Figure 6. Control Image

*a	Low Friction Road	*b	High Friction Road
*c	Moment Generated due to Difference between Drive Force of Left and Right Wheels	*d	Front Wheel Steering Control
*e	Rear Wheel Steering Control	*f	Stabilizing Moment Generated due to Steering Control
	Drive Force	-	-

Tech Tips

On models without an LDH system, the VDIM controls the vehicle to keep it moving straight.
On models with an LDH system, the vehicle stability is more improved, thus control can be maintained during heavy braking and acceleration.

Oversteer Control

If an oversteer tendency (rear wheel skid) is detected, normal brake and drive force control is performed in cooperation with the rear wheel steering control, stabilizing the vehicle maneuver.

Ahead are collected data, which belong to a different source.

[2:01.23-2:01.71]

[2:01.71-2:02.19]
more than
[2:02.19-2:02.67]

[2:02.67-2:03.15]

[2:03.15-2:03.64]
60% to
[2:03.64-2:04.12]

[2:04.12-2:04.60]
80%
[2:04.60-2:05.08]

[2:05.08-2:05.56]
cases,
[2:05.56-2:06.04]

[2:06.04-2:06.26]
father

In addition to normal brake and drive forces, the stabilizing moment generated by steering control enhances the vehicle stability without the feeling of excessive deceleration.

Figure 7. Control Image

*a	Oversteer Tendency (Rear Wheel Skid)	*b	Stabilizing Moment Required to Reduce Oversteer (Rear Wheel Skid)
*c	Stabilizing Moment due to Brake and Drive Force Control	*d	Stabilizing Moment due to Steering Control
*e	Rear Wheel Steering Control	-	-
	Brake Force	-	-

Understeer Control

When an understeer tendency (front wheel skid) is detected, by controlling both brake force and drive force, the moment towards the vehicle turning direction is generated, reducing excessive understeer.
By changing the steering gear ratio of the VGRS system, excessive front wheel steering is reduced. Steering torque assist is provided in the opposite direction of the steering operation, encouraging the driver to make corrective steering operations.

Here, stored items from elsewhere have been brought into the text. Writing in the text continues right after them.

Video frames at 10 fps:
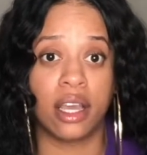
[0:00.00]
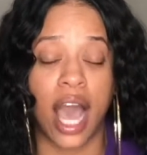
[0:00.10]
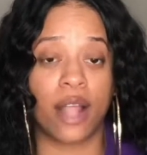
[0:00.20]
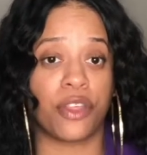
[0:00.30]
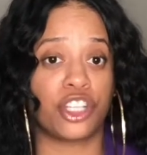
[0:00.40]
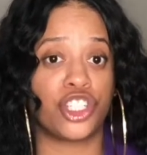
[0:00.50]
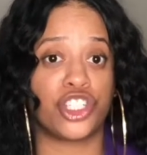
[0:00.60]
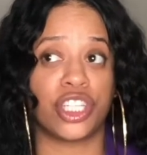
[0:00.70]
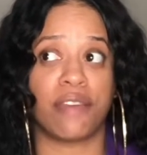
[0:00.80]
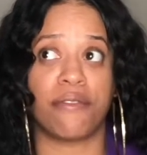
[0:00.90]
I don't think she
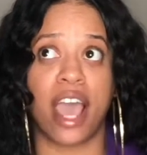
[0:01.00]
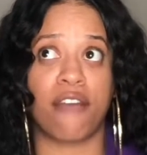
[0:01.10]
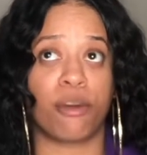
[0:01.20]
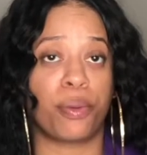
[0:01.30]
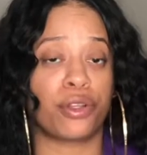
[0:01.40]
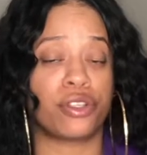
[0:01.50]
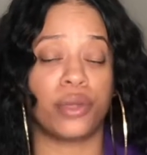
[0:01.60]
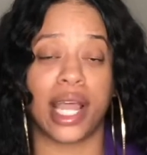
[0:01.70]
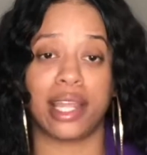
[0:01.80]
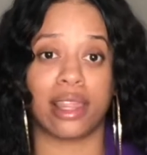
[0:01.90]
should have ever
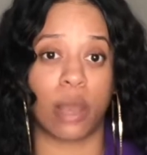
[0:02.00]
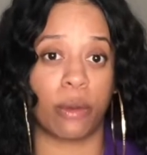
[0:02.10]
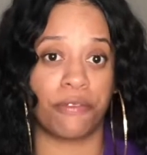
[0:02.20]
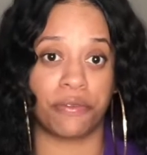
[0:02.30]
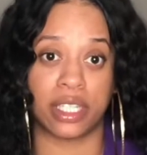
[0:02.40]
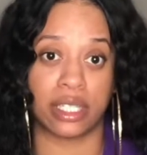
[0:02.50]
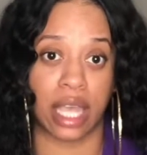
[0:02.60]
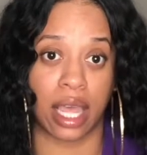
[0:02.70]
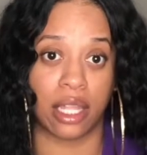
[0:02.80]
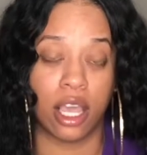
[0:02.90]
pursued anything with 50
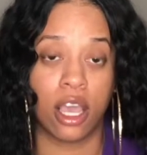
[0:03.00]
Cent.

Rear wheel steering control increases the moment in the turning direction to ensure sufficient turning performance.

*a	Understeer Tendency (Front Wheel Skid)	*b	Stabilizing Moment due to Brake and Drive Force Control
*c	Rear Wheel Steering Control	*d	Steered Angle of Driver Operation
*e	The VGRS alters the steering gear ratio to make the actual front wheel turning angle narrower than the steered angle of the driver operation.	*f	The EPS assists the steering torque in the direction opposite to the front wheel turning direction.
	Brake Force	-	-

FAIL-SAFE

If a malfunction is detected in the system, the system enters fail-safe mode. The system informs the driver of the malfunction by illuminating the master warning light, displaying a warning message on the multi-information display in the combination meter assembly in accordance with the system malfunction, and sounding the buzzer.
If the system enters fail-safe mode, power to the lock mechanism is cut off which engages the lock mechanism inside the steering actuator assembly to directly connect the housing to the output shaft in order to ensure normal steering operation. Additionally, the output power to the motor of the rear steering link assembly is cut off or gradually reduced, preventing rear wheel steering control from being performed.

DIAGNOSIS

The system stores Diagnostic Trouble Codes (DTCs) when a malfunction is detected. The DTCs can be accessed through the use of the Global TechStream (GTS). For details, refer to the Repair Manual.